Segment Start: Dataset records
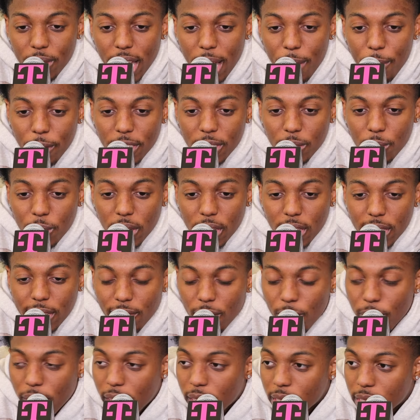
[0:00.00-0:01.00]
Like we just want to get
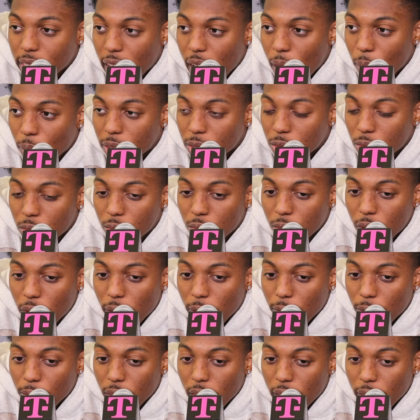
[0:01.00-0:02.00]
everybody to dap because
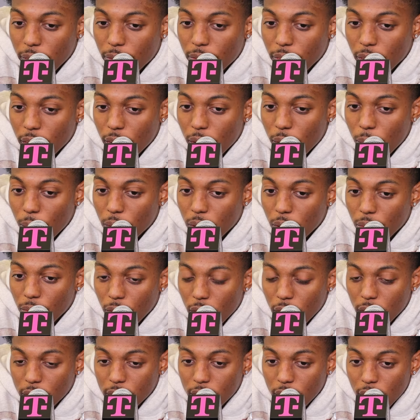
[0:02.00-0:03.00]
if, if um, one of
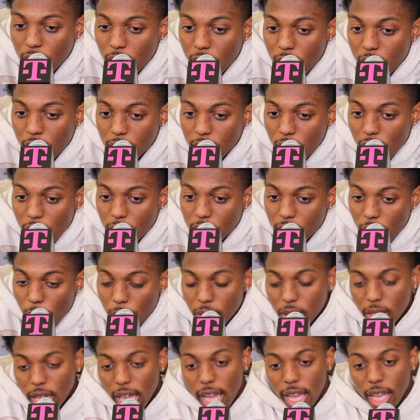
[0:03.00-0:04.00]
us does
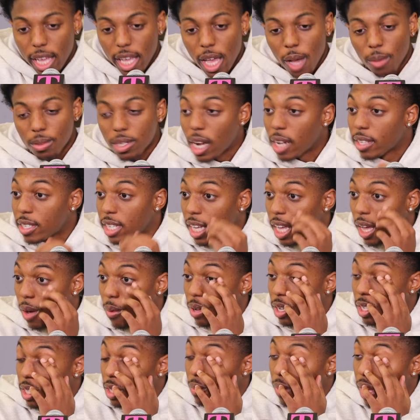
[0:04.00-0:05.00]
something that helps our team,
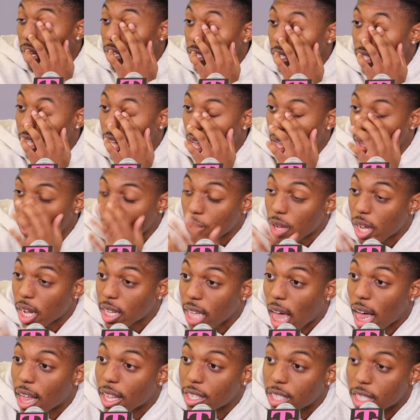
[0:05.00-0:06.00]
we need to make sure that we
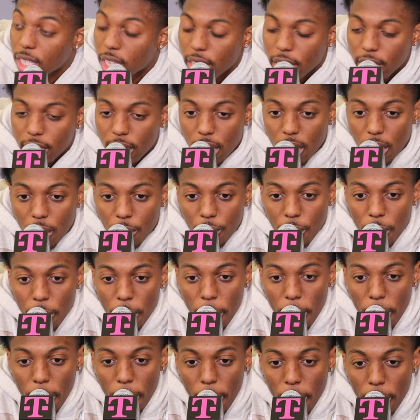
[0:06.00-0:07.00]
acknowledge it. And um,
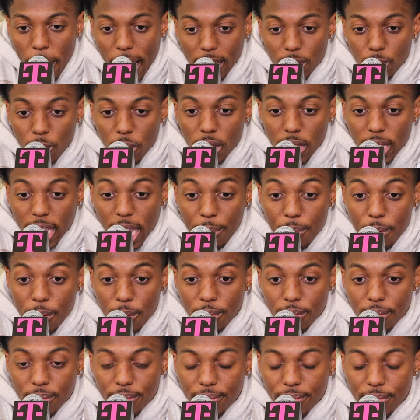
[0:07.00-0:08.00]
I just wanted to keep
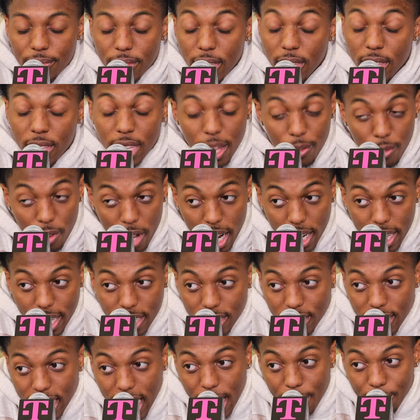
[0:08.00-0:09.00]
him level headed at
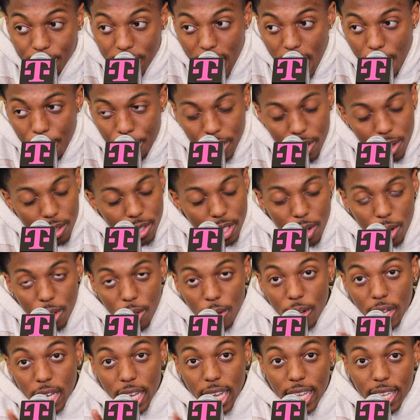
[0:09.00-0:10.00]
the same time. You know,
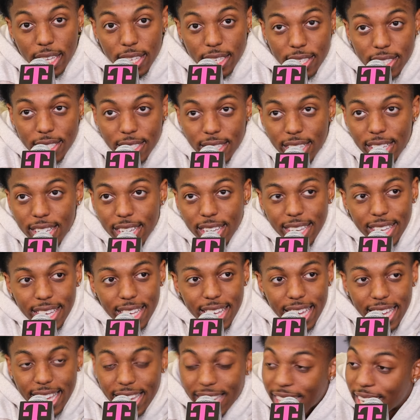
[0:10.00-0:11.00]
Solo get
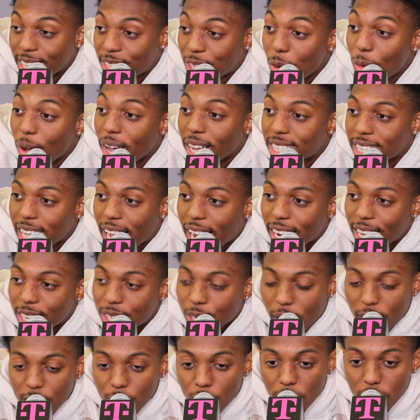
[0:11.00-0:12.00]
he'll get too excited.
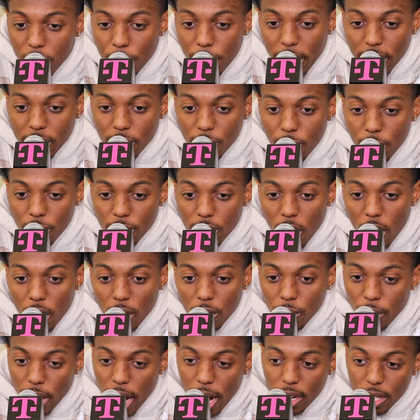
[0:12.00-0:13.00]
So I just wanted to make sure we was all
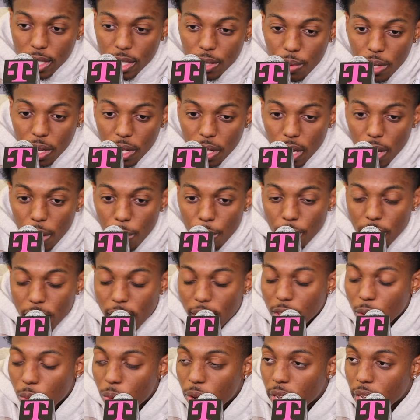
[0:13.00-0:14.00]
grounded until we can pull
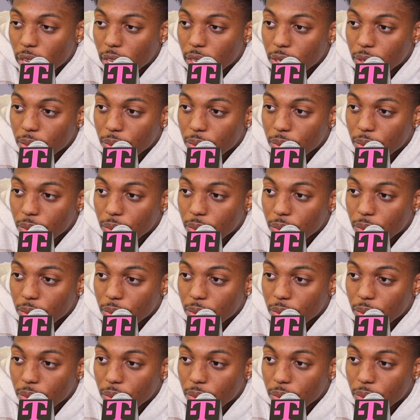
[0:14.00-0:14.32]
out the win.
Segment End: Dataset records
What the exercise asks
The entries are to be restated word for word, with pictures omitted.

Solution to this exercise
[0:00.00-0:01.00]
Like we just want to get
[0:01.00-0:02.00]
everybody to dap because
[0:02.00-0:03.00]
if, if um, one of
[0:03.00-0:04.00]
us does
[0:04.00-0:05.00]
something that helps our team,
[0:05.00-0:06.00]
we need to make sure that we
[0:06.00-0:07.00]
acknowledge it. And um,
[0:07.00-0:08.00]
I just wanted to keep
[0:08.00-0:09.00]
him level headed at
[0:09.00-0:10.00]
the same time. You know,
[0:10.00-0:11.00]
Solo get
[0:11.00-0:12.00]
he'll get too excited.
[0:12.00-0:13.00]
So I just wanted to make sure we was all
[0:13.00-0:14.00]
grounded until we can pull
[0:14.00-0:14.32]
out the win.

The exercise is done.